典型的なシナリオ:グリーンスクリーンを背景にしたキャラクターのクロマキー撮影があるが、スクリーンにムラがあり、照明も均一ではない。きれいなキーイング処理ではアーティファクトが残る。そこで、まずキャラクター以外のすべてを覆うガーベージマットを作成し、最悪の背景を切り取る。その後、キーヤーははるかにきれいな仕事をする。ビジュアルエフェクトでも同様だ。爆発がフレームの上部に発生し、画像の残りの部分がエフェクトにとって不要な場合、まず大まかにマスク(ガーベージマット)を作成し、その後詳細に作業する。

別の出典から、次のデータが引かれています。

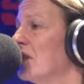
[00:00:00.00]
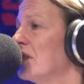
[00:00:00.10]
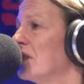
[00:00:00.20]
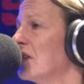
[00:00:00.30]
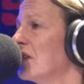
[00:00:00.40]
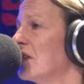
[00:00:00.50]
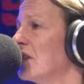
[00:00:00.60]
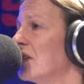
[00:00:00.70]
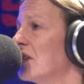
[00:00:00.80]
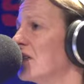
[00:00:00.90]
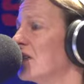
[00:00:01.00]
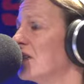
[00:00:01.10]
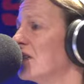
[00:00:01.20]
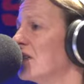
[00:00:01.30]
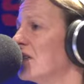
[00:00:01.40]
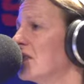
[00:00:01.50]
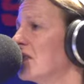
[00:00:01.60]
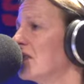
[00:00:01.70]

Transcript: Nobody speaks.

重要なのは考え方だ。ガーベージマットは最終的な作品ではなく、最適化と分離のレイヤーである。意図的にシャープさがなく、それが望ましい。VFXスーパーバイザーによっては、複数のガーベージマットを重ねることを要求する場合もある。一つは全体の背景を隠すための大まかなもの、もう一つは細かいディテール用だ。これにより、複雑なショットでは、後続のノードがクリーンで準備された画像領域のみを処理するため、レンダリング時間を30〜50%節約できることが多い。現代のパイプラインでは、インポート後の最初のステップであることがほとんどだ。見た目は美しくないが、不可欠なものだ。